Could you write out the records below exactly as they appear, leaving out any pictures?

(Dataset entries)
-- -- --
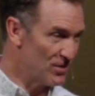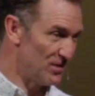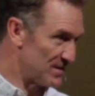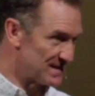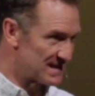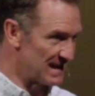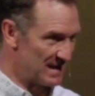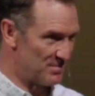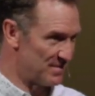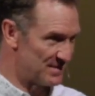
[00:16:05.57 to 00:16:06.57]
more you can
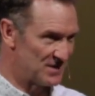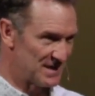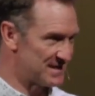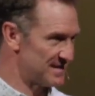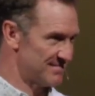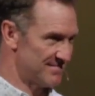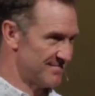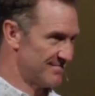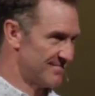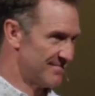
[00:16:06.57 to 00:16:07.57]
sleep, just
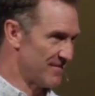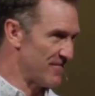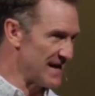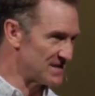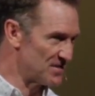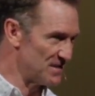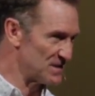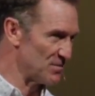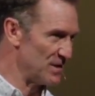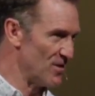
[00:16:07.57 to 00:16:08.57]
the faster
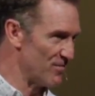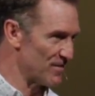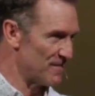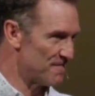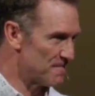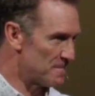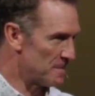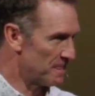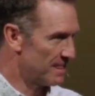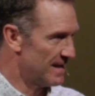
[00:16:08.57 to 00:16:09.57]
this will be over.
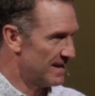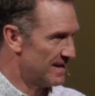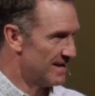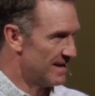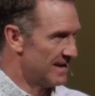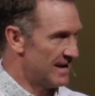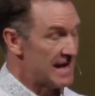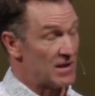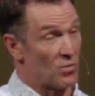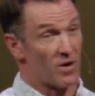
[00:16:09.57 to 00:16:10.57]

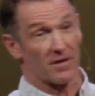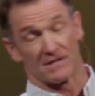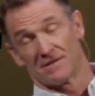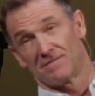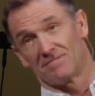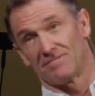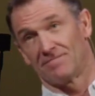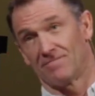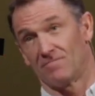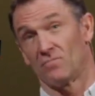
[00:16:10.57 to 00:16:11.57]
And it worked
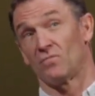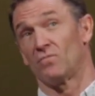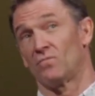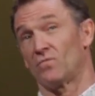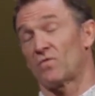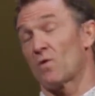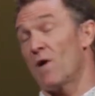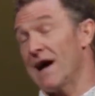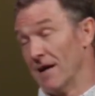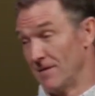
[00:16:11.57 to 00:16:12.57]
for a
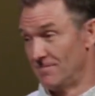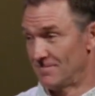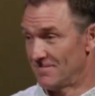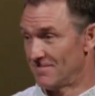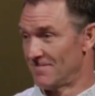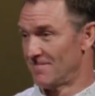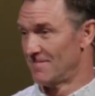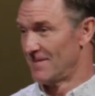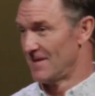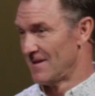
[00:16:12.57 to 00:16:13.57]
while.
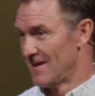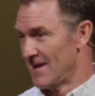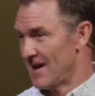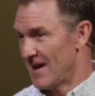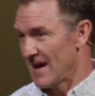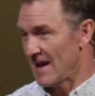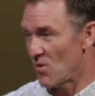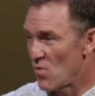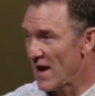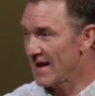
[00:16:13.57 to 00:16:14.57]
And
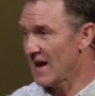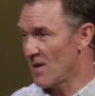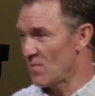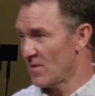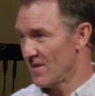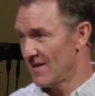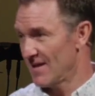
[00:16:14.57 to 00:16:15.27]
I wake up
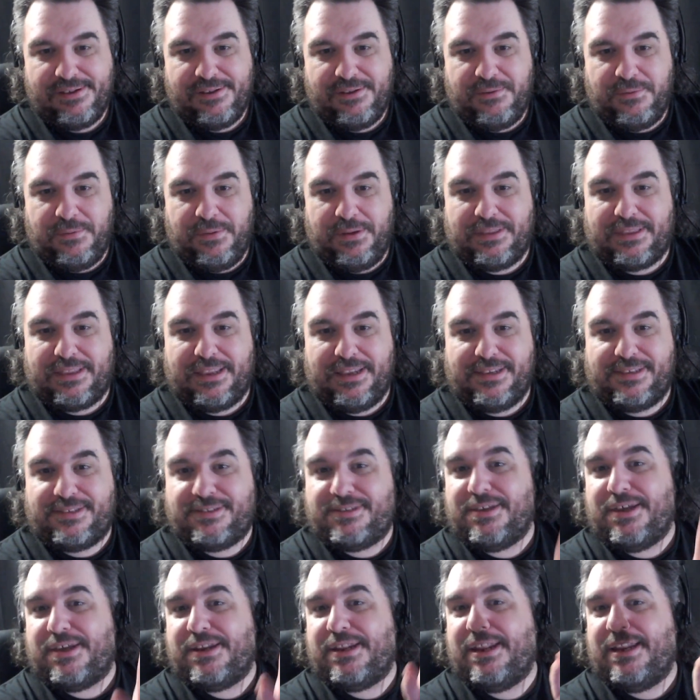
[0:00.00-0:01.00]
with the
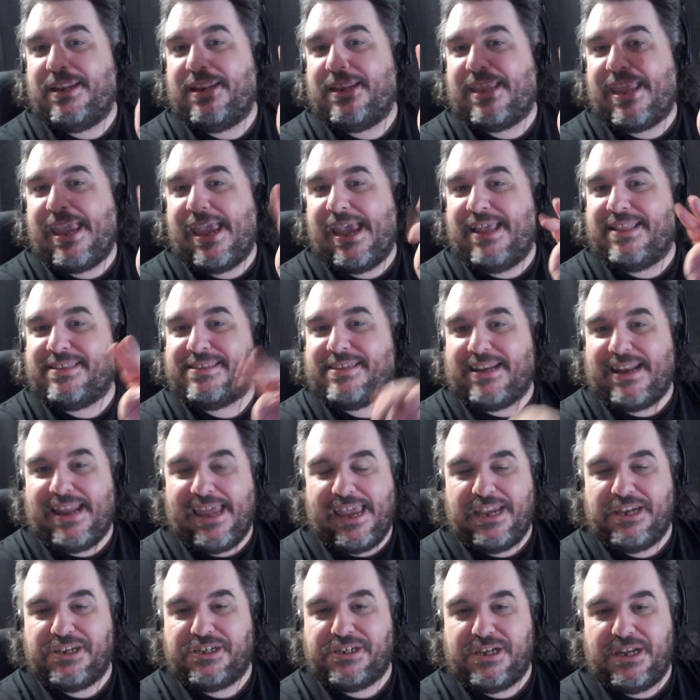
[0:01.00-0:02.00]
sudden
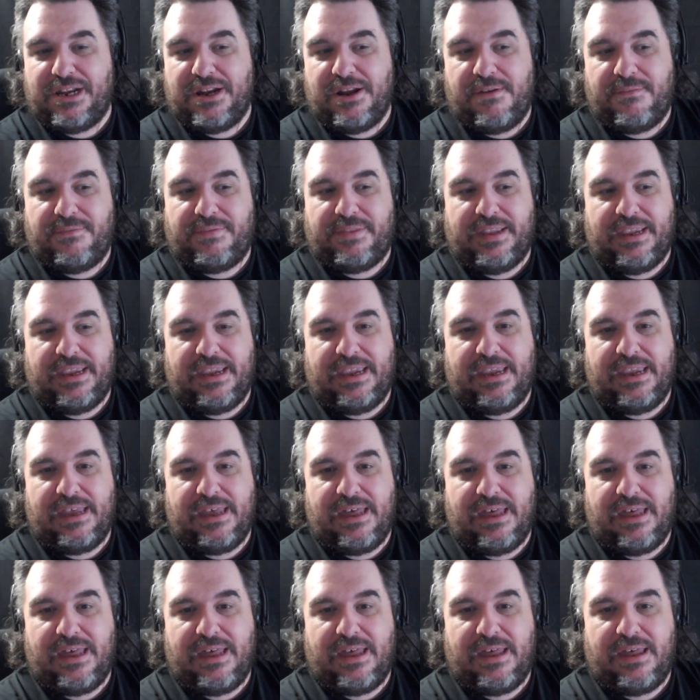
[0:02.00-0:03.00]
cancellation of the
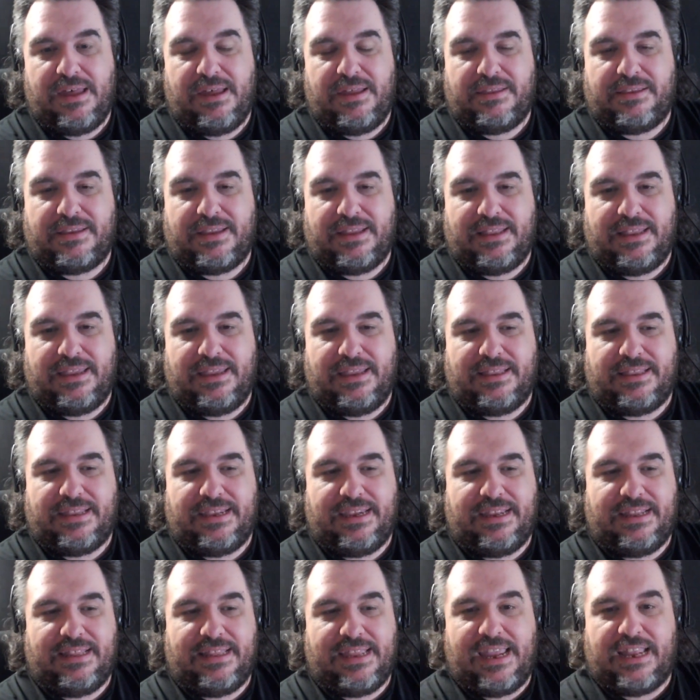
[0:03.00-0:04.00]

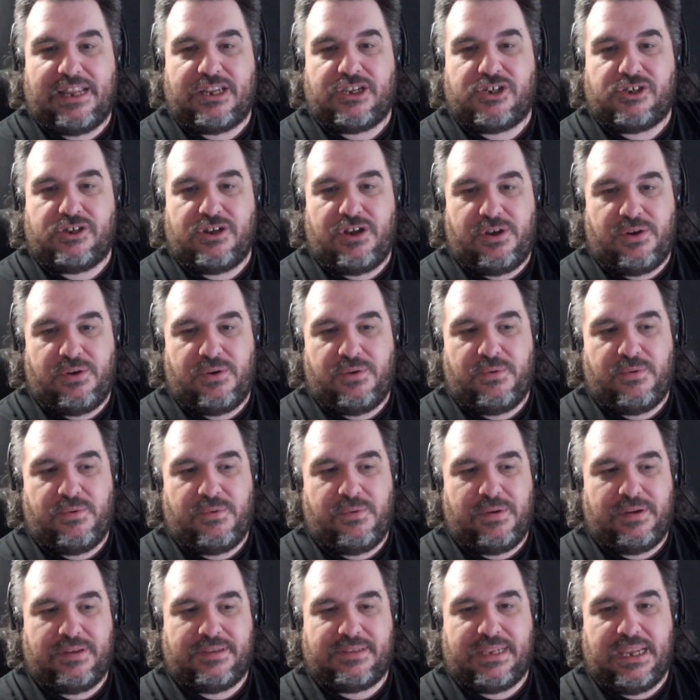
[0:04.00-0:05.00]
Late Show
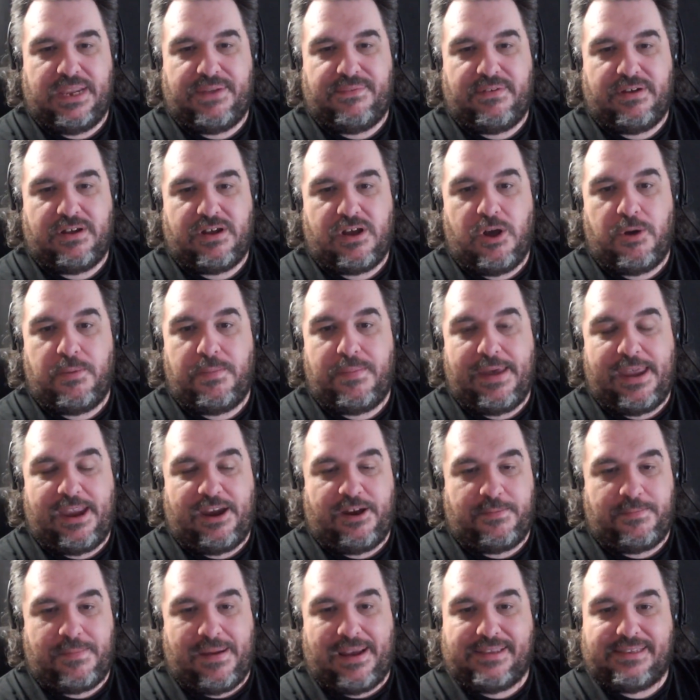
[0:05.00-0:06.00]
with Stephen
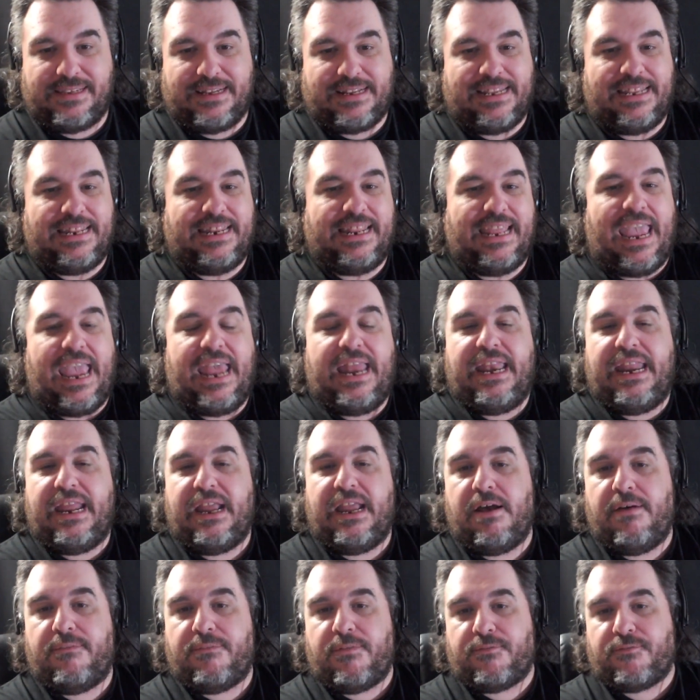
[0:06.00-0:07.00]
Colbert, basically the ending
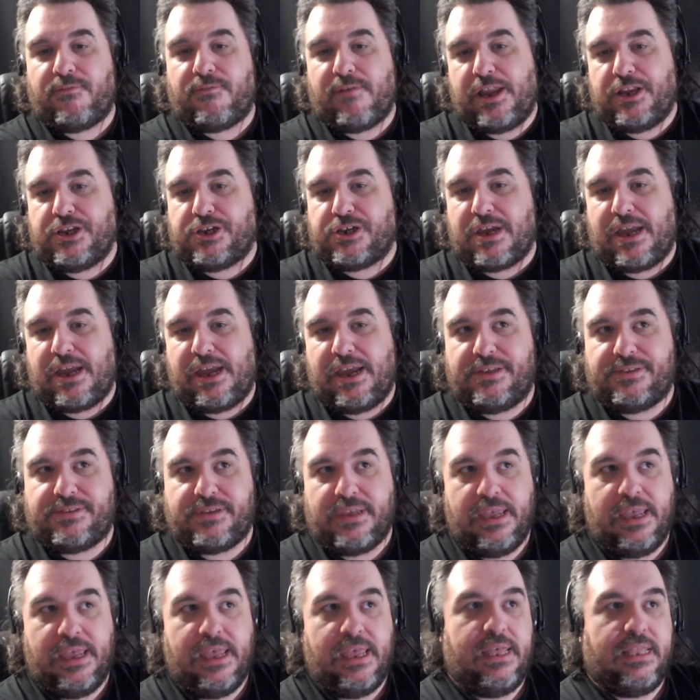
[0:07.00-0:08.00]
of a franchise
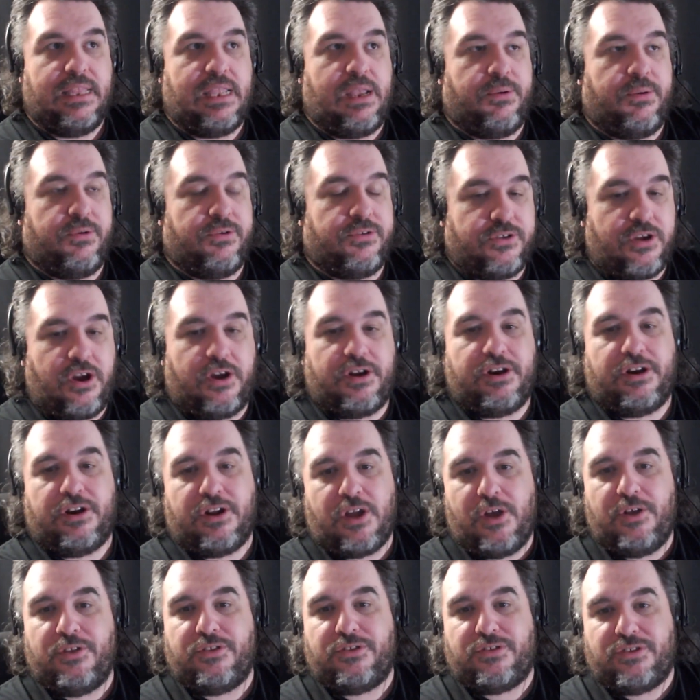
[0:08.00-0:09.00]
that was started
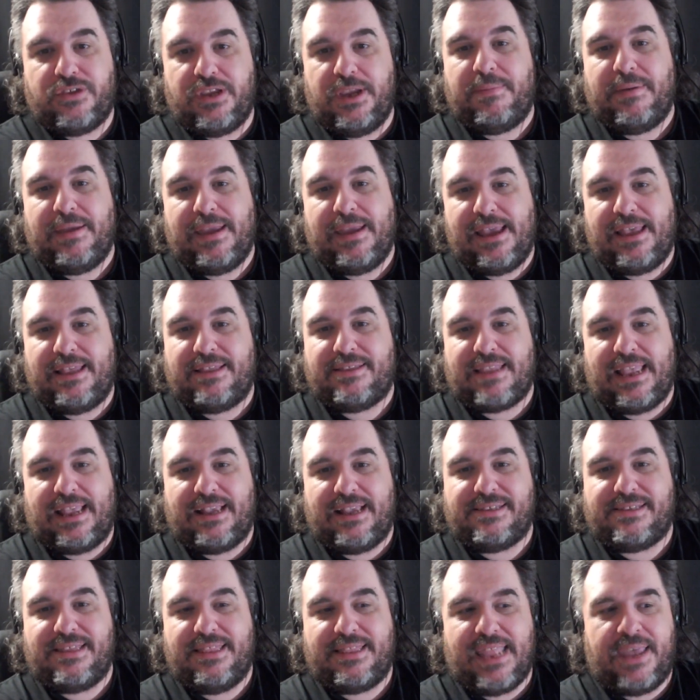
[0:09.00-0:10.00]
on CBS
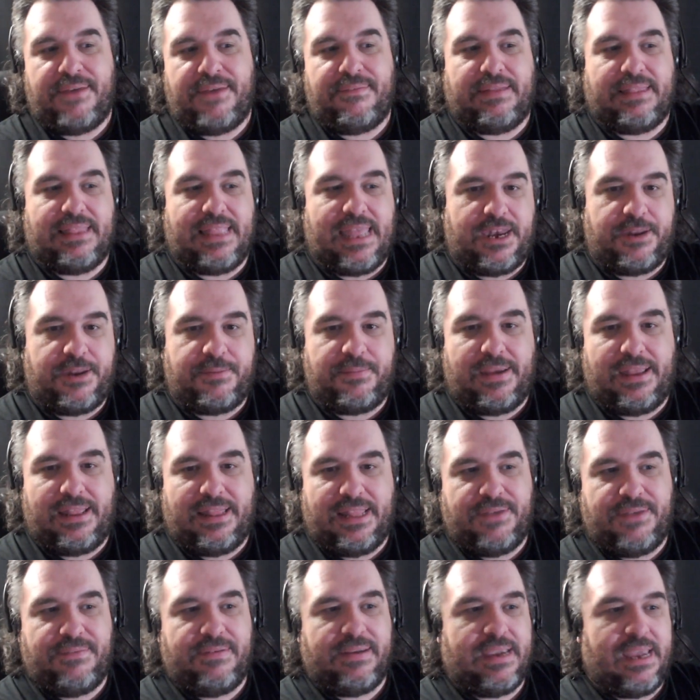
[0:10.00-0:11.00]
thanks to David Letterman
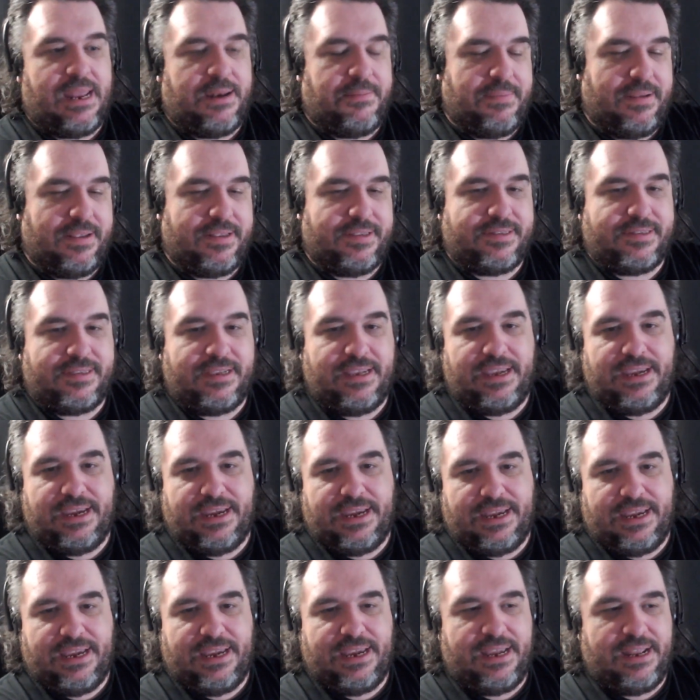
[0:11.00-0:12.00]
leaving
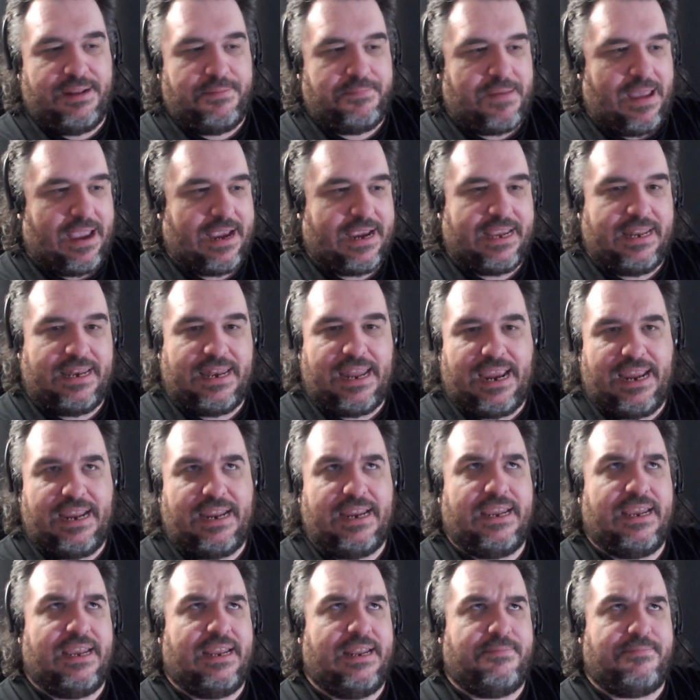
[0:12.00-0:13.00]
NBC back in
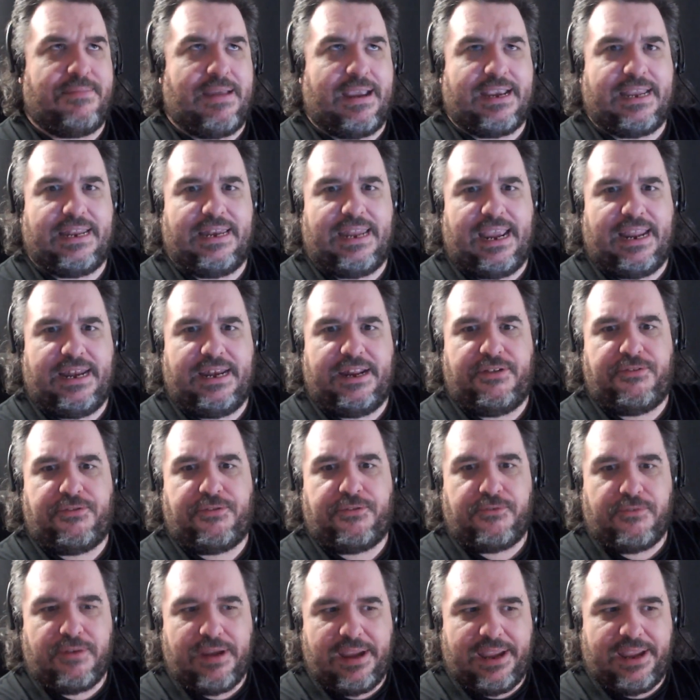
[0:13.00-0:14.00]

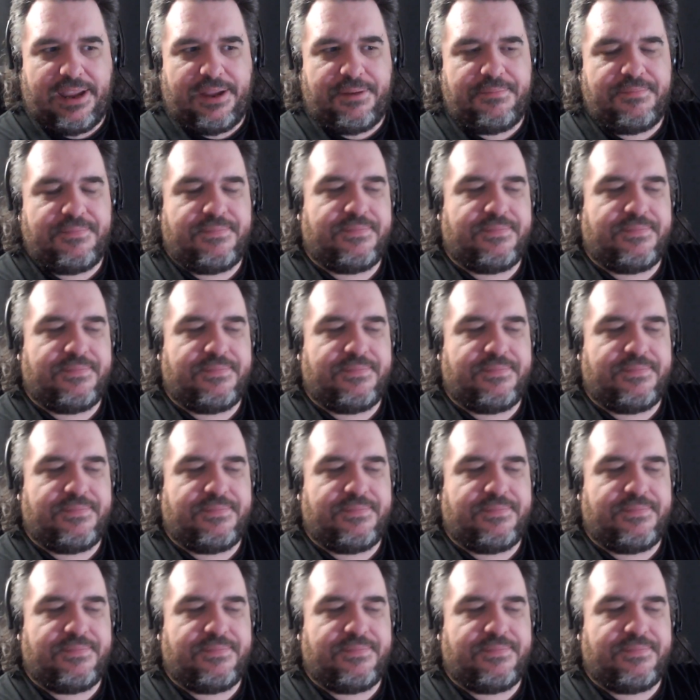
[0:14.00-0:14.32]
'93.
-- -- --
Written answer ▸
[00:16:05.57 to 00:16:06.57]
more you can
[00:16:06.57 to 00:16:07.57]
sleep, just
[00:16:07.57 to 00:16:08.57]
the faster
[00:16:08.57 to 00:16:09.57]
this will be over.
[00:16:09.57 to 00:16:10.57]

[00:16:10.57 to 00:16:11.57]
And it worked
[00:16:11.57 to 00:16:12.57]
for a
[00:16:12.57 to 00:16:13.57]
while.
[00:16:13.57 to 00:16:14.57]
And
[00:16:14.57 to 00:16:15.27]
I wake up
[0:00.00-0:01.00]
with the
[0:01.00-0:02.00]
sudden
[0:02.00-0:03.00]
cancellation of the
[0:03.00-0:04.00]

[0:04.00-0:05.00]
Late Show
[0:05.00-0:06.00]
with Stephen
[0:06.00-0:07.00]
Colbert, basically the ending
[0:07.00-0:08.00]
of a franchise
[0:08.00-0:09.00]
that was started
[0:09.00-0:10.00]
on CBS
[0:10.00-0:11.00]
thanks to David Letterman
[0:11.00-0:12.00]
leaving
[0:12.00-0:13.00]
NBC back in
[0:13.00-0:14.00]

[0:14.00-0:14.32]
'93.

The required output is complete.